Маша улыбалась. В жизни надо всё попробовать, - давным-давно декларировал Славка. Всё и пробует.
Совсем недавно, два года назад, на громкой, обсуждаемой по всему миру, международной встрече у него случился инфаркт. Маша с Марго страшно волновались, переживали, искали информацию о Славке, где только можно. Обе были готовы мчаться в Германию. Да только кто их к Славке пустит? Туда отправились его жена и сын. Какие именно, СМИ умалчивали. Сёстры терялись в догадках. Первые? Вторая жена и сын от первого брака? Вторая жена и её ребёнок? Маша успокаивала себя и Маргошку наиболее веским доводом. У них нет денег. И взаймы столько взять не у кого. Тем более, Славка пошёл на поправку. Он редко болел, всегда был крепким, здоровым. Его любимые семёрки вывезут. Он вообще в рубашке родился. А он возьми и умри через пару месяцев. В сорок два года, как его отец. Не помогли семёрки.
Маша, после сообщения Шурика, читала добытые в Интернете краткие отчёты о смерти Закревского. Славку нашли утром, в гостинице, в его номере, уже мёртвым. Врачи констатировали смерть от сердечной недостаточности. Отчёты вызывали много вопросов своей краткостью и недоговоренностью. У Маши роилось в голове: сам умер, убили его, не было ли с ним ночью женщины? Без женщин он не мог, бабником был законченным. Всё искал единственную, только под него сотворённую. Вроде, находил, но и ей изменял, продолжал поиски. "Единственные" не выдерживали. Ещё бы. А кто на их месте выдержит?
Маргошка, долго поддерживавшая связь с сестрой Болека Галкой, регулярно катавшаяся к подружке в гости, следовательно, имевшая свежую информацию, рассказывала:
- Болек жалуется, что Стас замучил. На каждую вечеринку приводит новую девушку и громко объявляет её своей женой.
- А вечеринки у них теперь часто бывают? - с интересом взглядывала на сестру Маша.
- Как раньше. За исключением твоего дня рождения и Танькиного.
- Значит, ребята не хотят его девушек жёнами признавать?
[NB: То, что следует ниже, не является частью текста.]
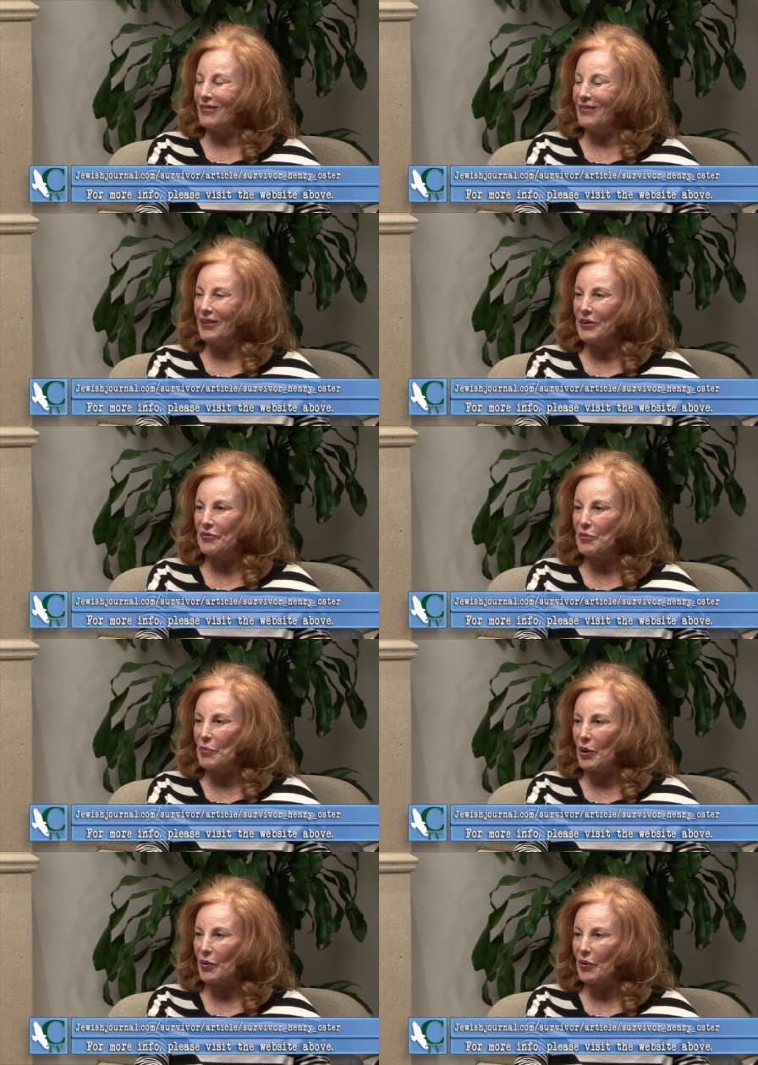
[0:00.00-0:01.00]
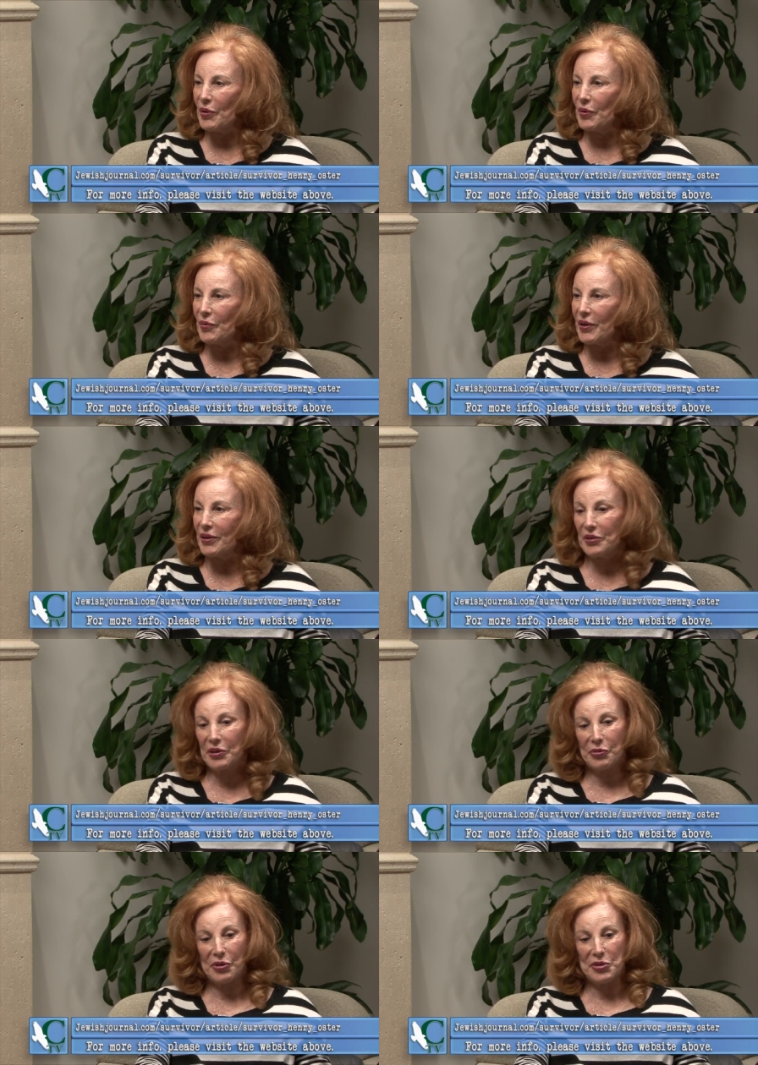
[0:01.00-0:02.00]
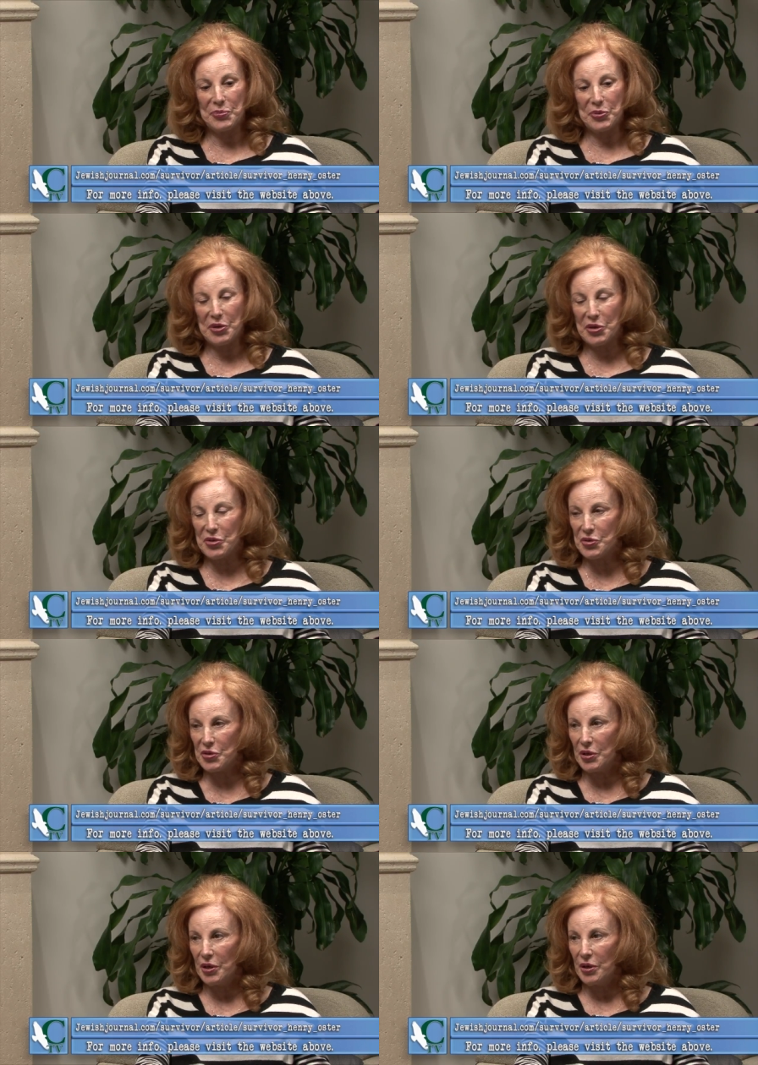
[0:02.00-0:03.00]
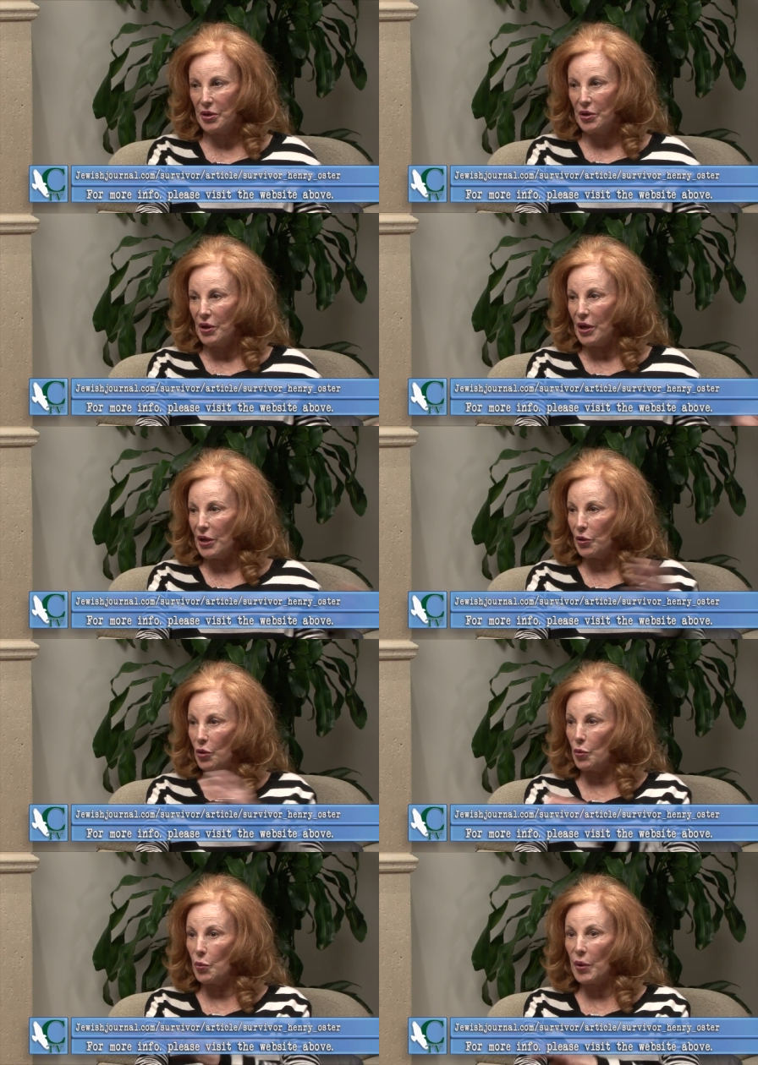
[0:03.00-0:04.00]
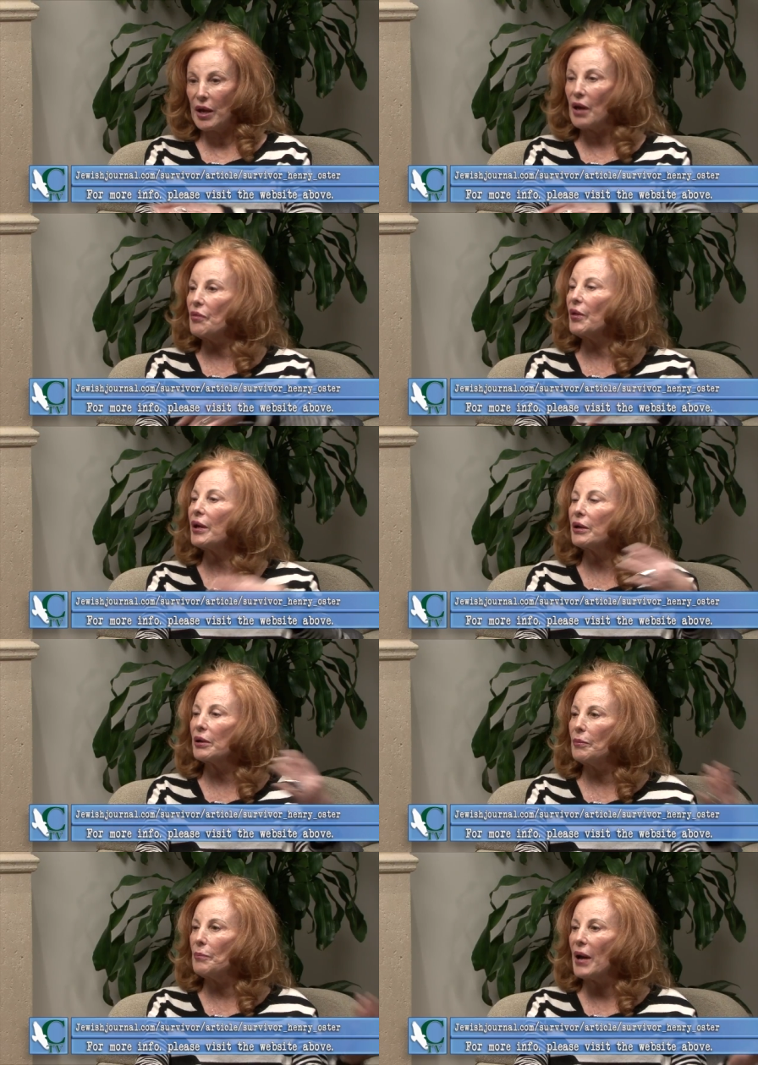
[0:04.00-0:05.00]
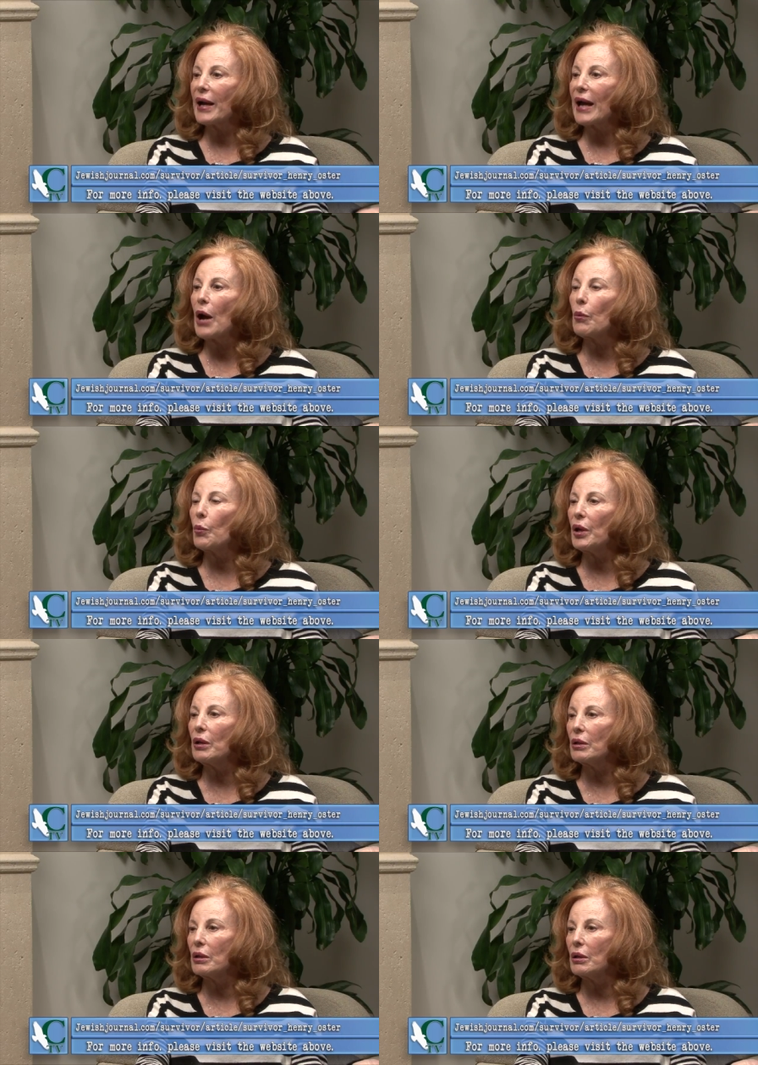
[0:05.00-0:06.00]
leave the barrio. They can take transportation That's and true. go away, and they can come back at will.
- Болек говорит, в последний раз, когда Стас очередную девушку женой представил, они все не сдержались, загоготали. Девушка не поняла, расстроилась до слёз. Стас с ребятами поругался. А они ему в ответ бойкотом пригрозили. Они же правильные все. Казимирыч в туман свалил, всего два раза в год объявляется, так на его вахту заступил Болек, блюститель нравов. У него жена, дети. Не хрена, мол, его семье дурной пример подавать, и вообще, разлагать компанию. Погонят его к чёртовой матери, если не перестанет к ним своих шлюх таскать.
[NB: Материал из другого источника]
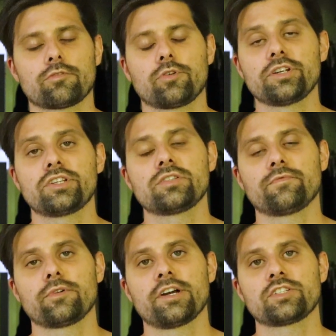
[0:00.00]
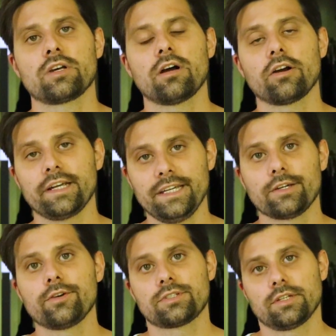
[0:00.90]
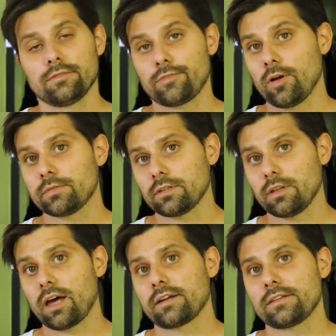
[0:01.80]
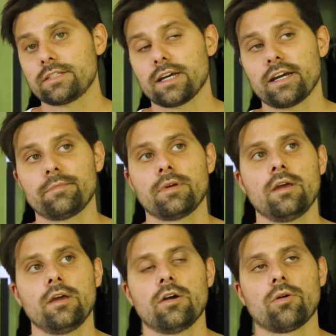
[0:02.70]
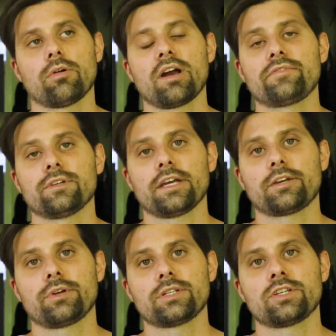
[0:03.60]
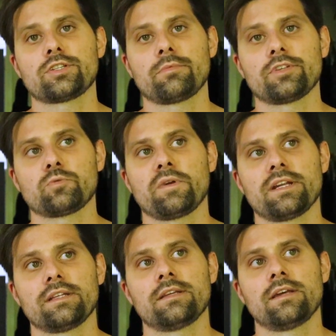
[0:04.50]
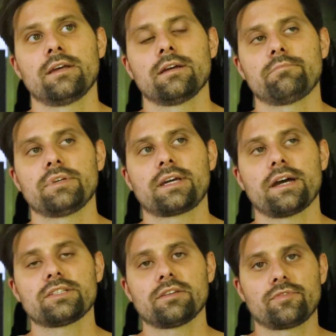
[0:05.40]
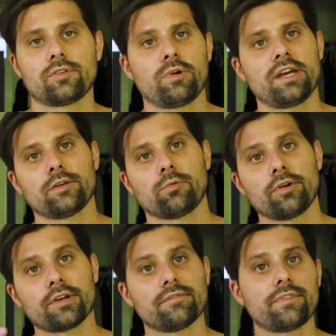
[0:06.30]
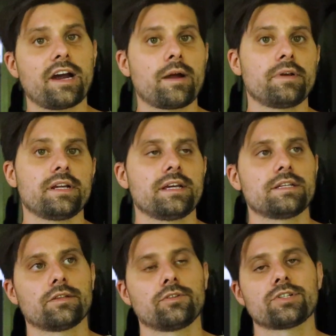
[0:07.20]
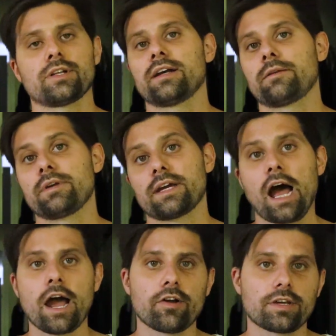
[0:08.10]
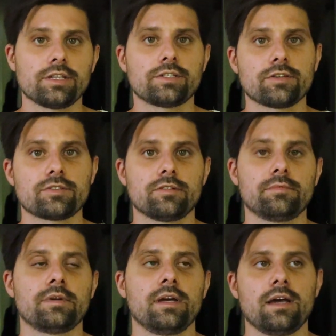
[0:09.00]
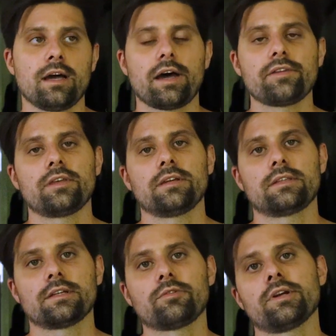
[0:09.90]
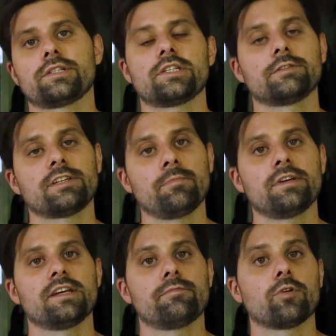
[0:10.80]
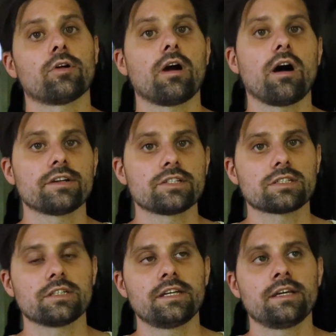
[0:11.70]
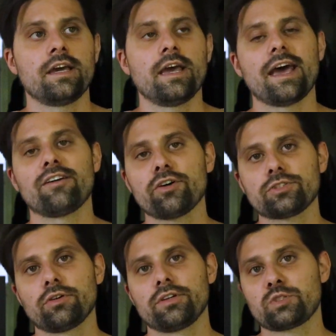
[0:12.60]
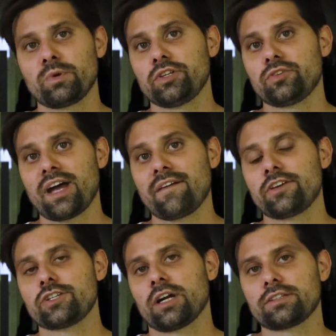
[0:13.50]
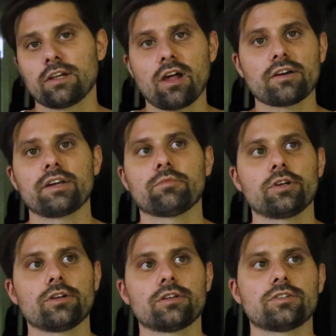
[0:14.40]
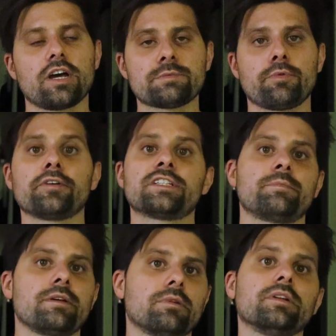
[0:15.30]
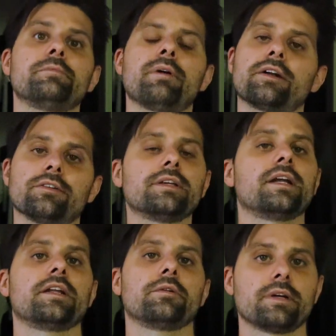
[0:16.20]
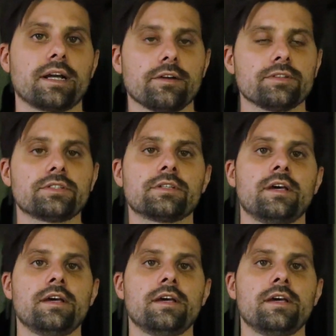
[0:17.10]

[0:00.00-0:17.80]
criticism for us, our egos get involved a lot of the time, where I feel like criticism in Sweden, because of the way the work environment is and there's not a big hierarchy system, I think that criticism can be given more honestly. And also in Sweden, you have the jantelagen where you're not supposed to be really better than anyone else.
- Узнаю Болека. И словечко узнаю. Что Славка? Перестал?
- Не знаю. Посмотрим.
- Тут и смотреть нечего. Перестанет, как миленький. А захотят ребята, так и женится по второму заходу. Друзья для него - святое. Высоко Славка забрался, совсем другой уровень, седьмое небо, а их не бросает, дорожит ими.
- Они, жаль, не ценят.
- С какой стати? Почему они должны ценить? В нашей компании всегда все были равны, у всех права и обязанности одинаковые. Никто не лучше и не хуже другого. Ни нос задирать, ни кланяться до полу некому. Ты только то, что ты есть - ни больше, ни меньше. Тебя любят не за успех, не за должность, не за деньги, не за талант. Просто потому, что ты - это ты. Вот что Славке дорого.
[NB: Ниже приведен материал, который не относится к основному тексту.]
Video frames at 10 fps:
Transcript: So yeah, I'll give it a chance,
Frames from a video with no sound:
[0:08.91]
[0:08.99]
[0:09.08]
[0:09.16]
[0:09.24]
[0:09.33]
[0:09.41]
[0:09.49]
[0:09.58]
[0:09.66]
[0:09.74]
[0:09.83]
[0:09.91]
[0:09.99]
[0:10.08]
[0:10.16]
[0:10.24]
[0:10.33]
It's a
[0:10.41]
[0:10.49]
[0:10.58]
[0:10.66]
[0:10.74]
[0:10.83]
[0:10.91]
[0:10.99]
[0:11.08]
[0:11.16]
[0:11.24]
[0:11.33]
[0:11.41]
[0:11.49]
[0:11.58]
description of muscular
- Да ну вас, все вы какие-то чокнутые.
Не чокнутые. Сложились в компании неписанные правила, негласные нормы поведения, одно из которых Таня с Машей как-то на досуге сформулировали: в своём гнезде не гадить, грязь туда не тащить, уважать товарищей. Весь вопрос лишь в том, что они понимали под грязью. С юношеским максимализмом щедро лепили ярлыки: то - грязь, это - гадость, вот это - настоящая мерзость. Не удосуживались поближе рассмотреть, задуматься, торопились с вердиктами, основываясь на незначительных эпизодах, на обрывках информации.